──────── RECORDS PROVIDED

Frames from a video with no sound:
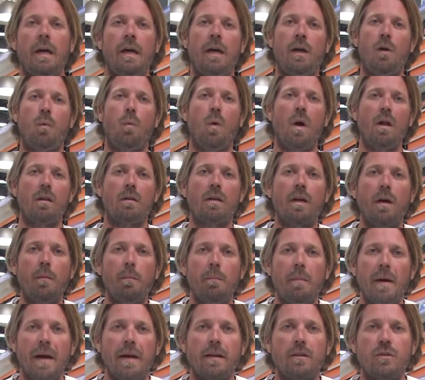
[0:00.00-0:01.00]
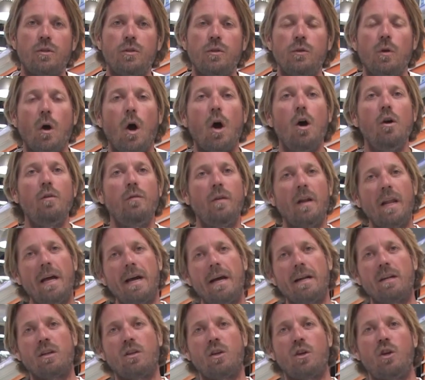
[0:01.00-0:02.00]
Hey, welcome back to
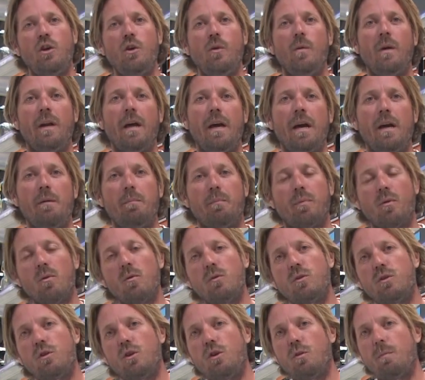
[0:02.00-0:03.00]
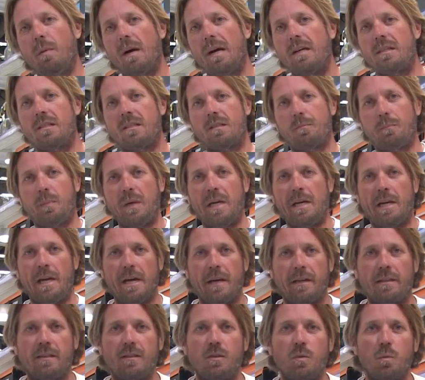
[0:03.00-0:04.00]
Overland Q&A brought to you by
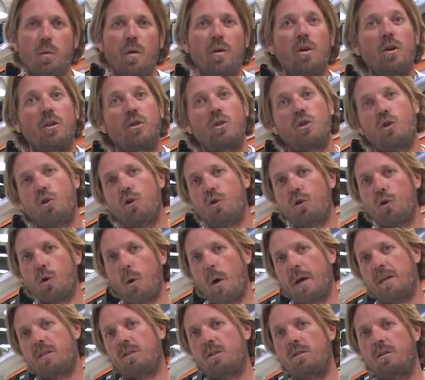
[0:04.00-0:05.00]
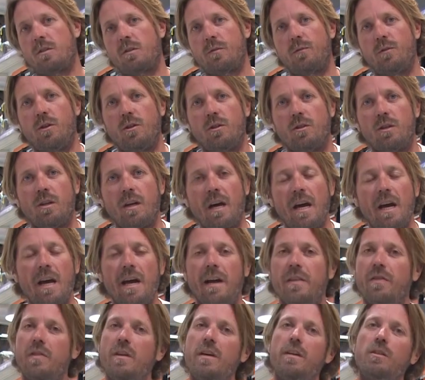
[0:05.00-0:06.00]
SpeedX. We got two questions for you
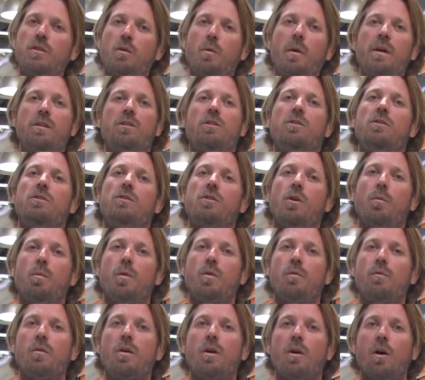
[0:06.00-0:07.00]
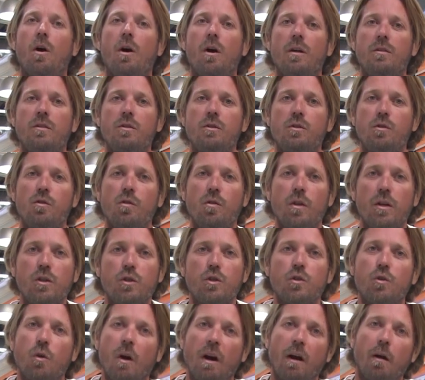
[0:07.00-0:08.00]
today, and these questions are with regards to the
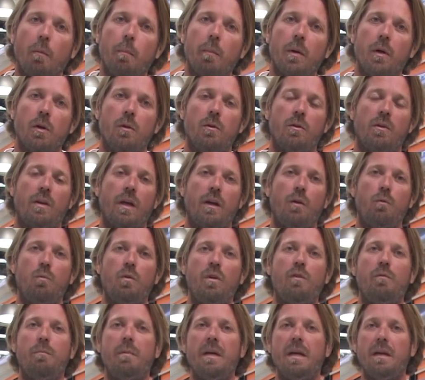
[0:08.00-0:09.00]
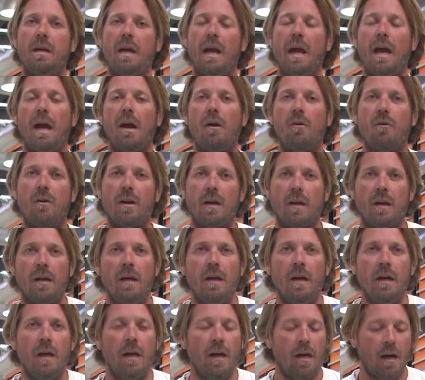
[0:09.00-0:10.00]
truck build that we've been airing
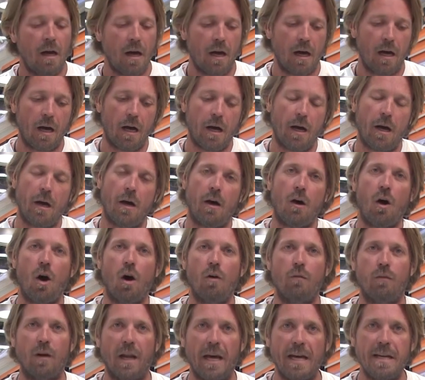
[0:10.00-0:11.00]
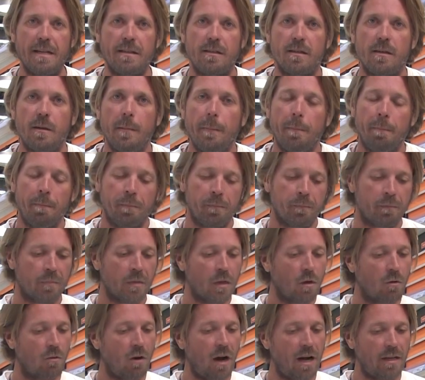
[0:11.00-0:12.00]
of late.
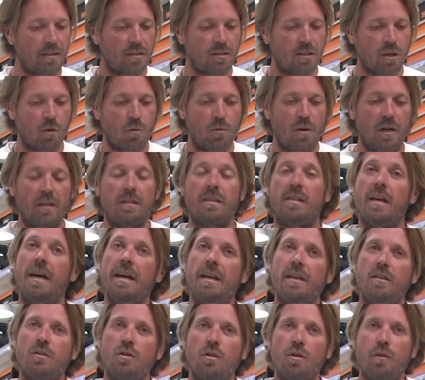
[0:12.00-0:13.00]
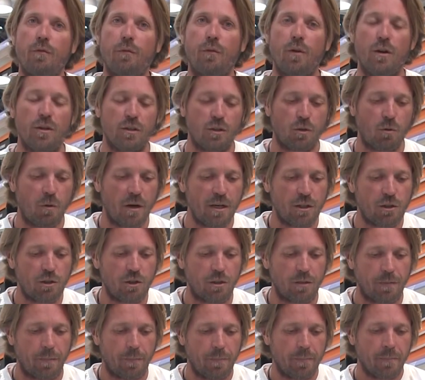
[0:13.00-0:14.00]
Right, so let's head into the first
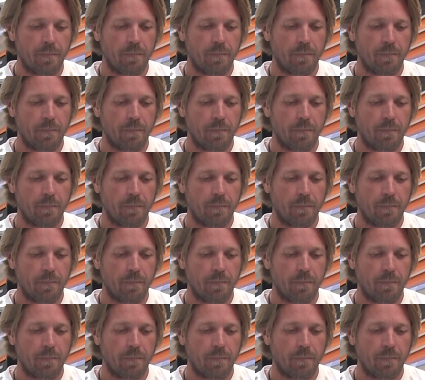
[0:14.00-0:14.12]
question.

────────────────

# AIM OF THE EXERCISE
Repeat the listing above word for word. Do not include the pictures.

# SOLUTION FOR THIS EXERCISE
Frames from a video with no sound:
[0:00.00-0:01.00]
[0:01.00-0:02.00]
Hey, welcome back to
[0:02.00-0:03.00]
[0:03.00-0:04.00]
Overland Q&A brought to you by
[0:04.00-0:05.00]
[0:05.00-0:06.00]
SpeedX. We got two questions for you
[0:06.00-0:07.00]
[0:07.00-0:08.00]
today, and these questions are with regards to the
[0:08.00-0:09.00]
[0:09.00-0:10.00]
truck build that we've been airing
[0:10.00-0:11.00]
[0:11.00-0:12.00]
of late.
[0:12.00-0:13.00]
[0:13.00-0:14.00]
Right, so let's head into the first
[0:14.00-0:14.12]
question.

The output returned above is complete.